Thanks.  That's helped a lot.  I think this is the correct diagram.  I haven't made it to scale.  As well as the 'perspective view' on the left, I've also shown a side view looking along the line PQ.

i370JgK.gif

I think you can treat this a two separate shapes:  PQVTRS is a triangular prism with cross section QRV and length PQ; and a pyramid TVRSU with base TVRS and vertex U.

For the prism, work out the area of the cross section and multiply by the length.
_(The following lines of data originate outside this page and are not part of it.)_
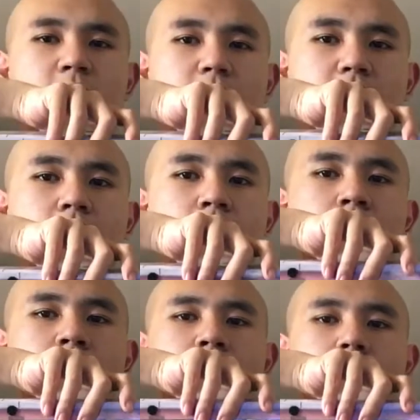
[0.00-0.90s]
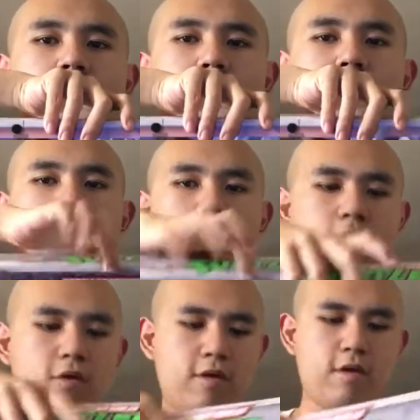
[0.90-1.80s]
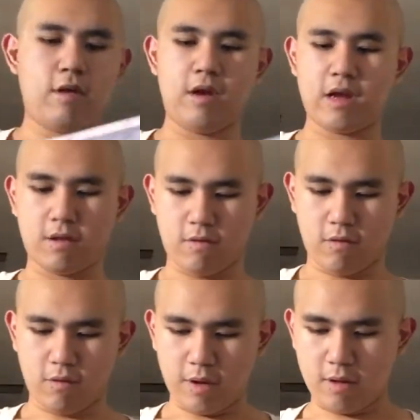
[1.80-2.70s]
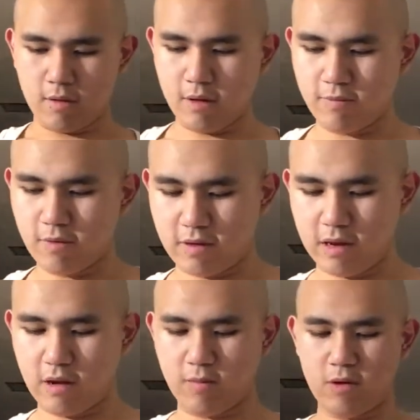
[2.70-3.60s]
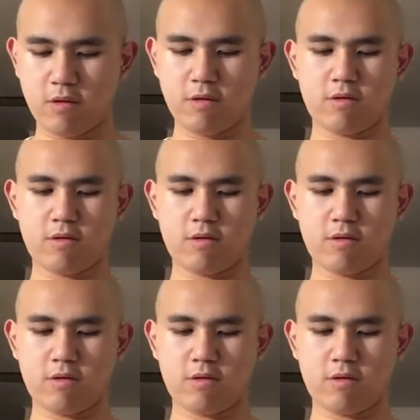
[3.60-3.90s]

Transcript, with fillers: but uh, you know, this is a NECA Toys of the Teenage Mutant Ninja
For the pyramid, work out the area of the base and multiply by 1/3 of the perpendicular height.  You need to do some calculations to get the measurements for this.  In the rectangle TVRS calculate VR.  The perpendicular height is the length of a line that is at right angles to ZY and measured from U.  Take care to use the right distances here.  On the side view the true length of U to 'RYS' will be UY so you will need the point Y after all smile .  You can use trig. to get angles ZYW and UYW and hence calculate UYZ.  From there you can calculate the distance UX where X is the 'foot' of the perpendicular from U to the line YZ extended, as you will know UY and angle UYZ.   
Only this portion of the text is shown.